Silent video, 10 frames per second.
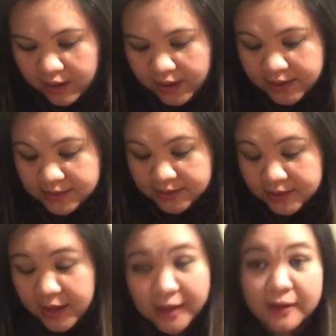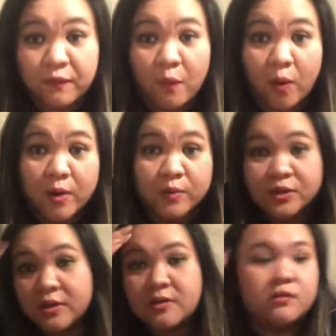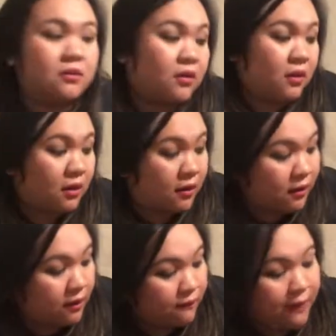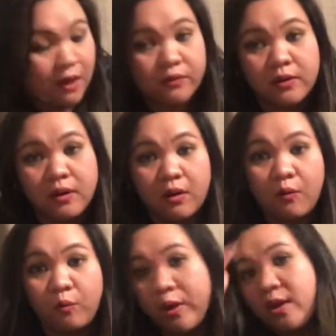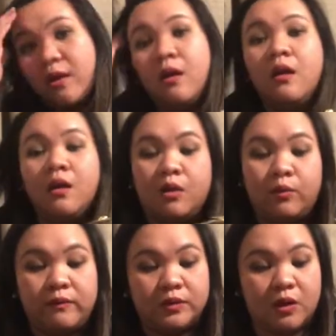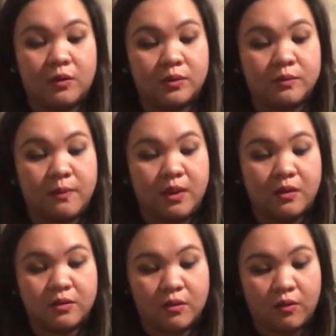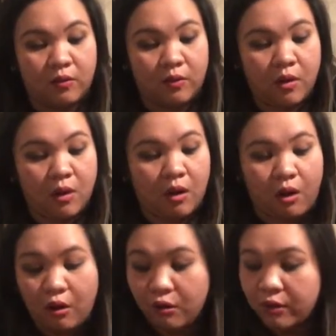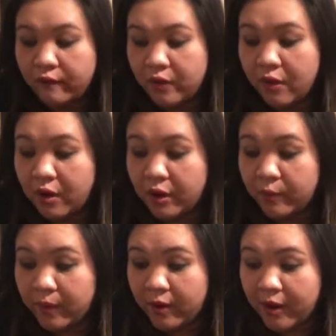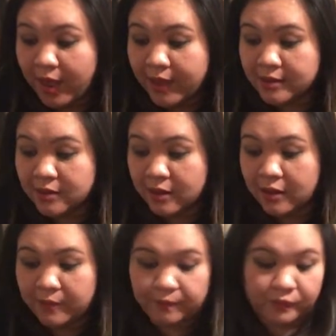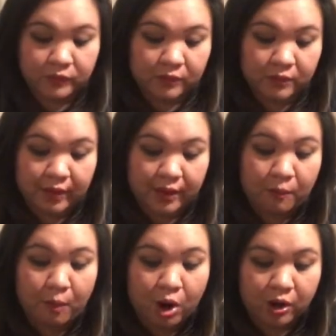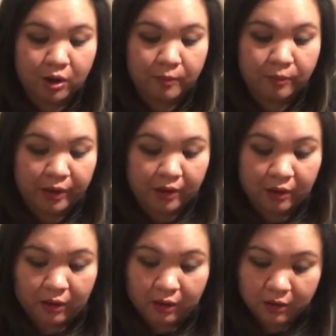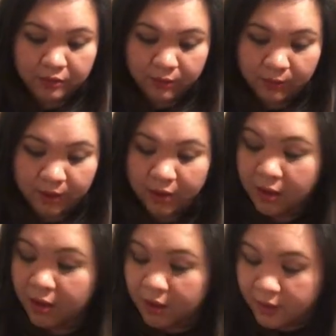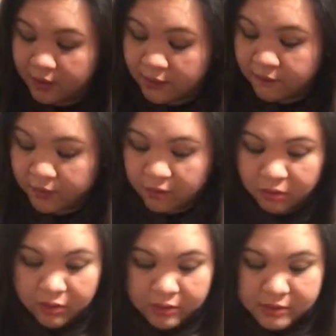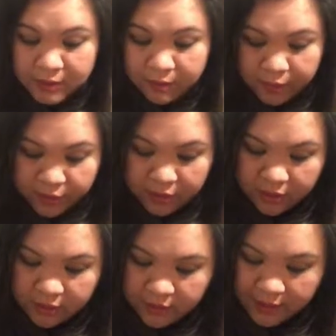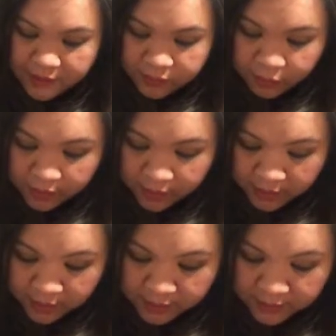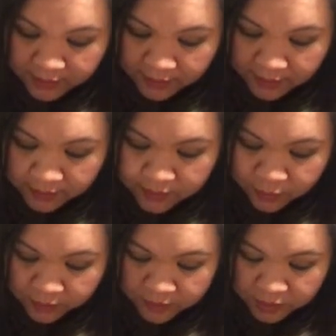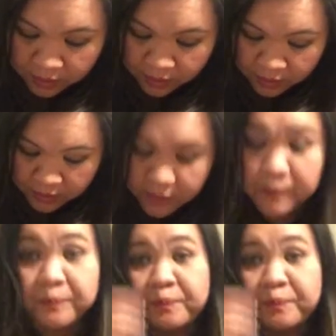1884, which is the founding of when Louis Vuitton was made. So all of the hardware has like a mark or branding to it. Even the zipper has branding that says Louis Vuitton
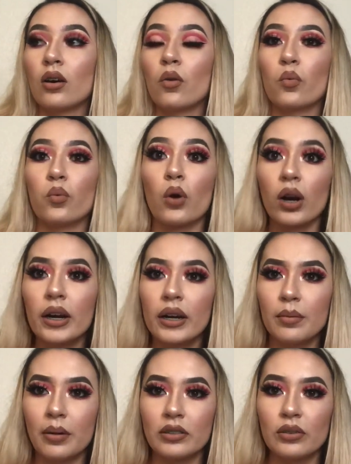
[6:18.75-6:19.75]
worried
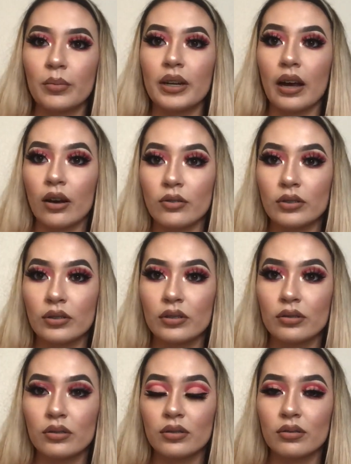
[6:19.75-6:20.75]
about somebody
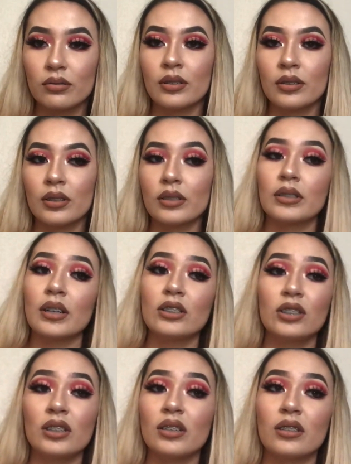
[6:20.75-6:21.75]
else. Cause that
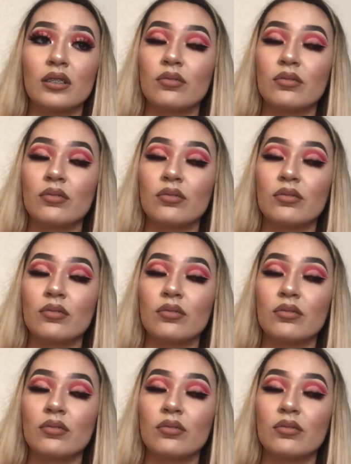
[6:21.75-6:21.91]
shit,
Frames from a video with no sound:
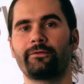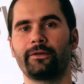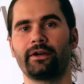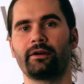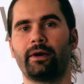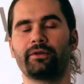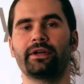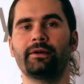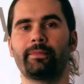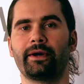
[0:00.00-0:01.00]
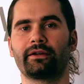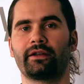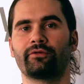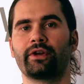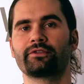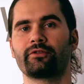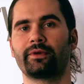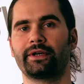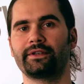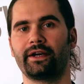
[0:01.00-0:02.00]
think about the impact a
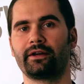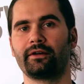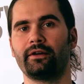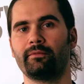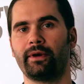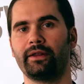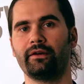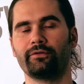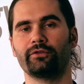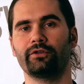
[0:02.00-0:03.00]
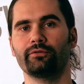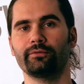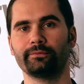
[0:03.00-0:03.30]
ransomware attack might have on you.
^^^^^^^^
What you have to do:
Please reproduce each entry above word for word and keep the pictures out of the copy.

Response box:
Silent video, 10 frames per second.
1884, which is the founding of when Louis Vuitton was made. So all of the hardware has like a mark or branding to it. Even the zipper has branding that says Louis Vuitton
[6:18.75-6:19.75]
worried
[6:19.75-6:20.75]
about somebody
[6:20.75-6:21.75]
else. Cause that
[6:21.75-6:21.91]
shit,
Frames from a video with no sound:
[0:00.00-0:01.00]
[0:01.00-0:02.00]
think about the impact a
[0:02.00-0:03.00]
[0:03.00-0:03.30]
ransomware attack might have on you.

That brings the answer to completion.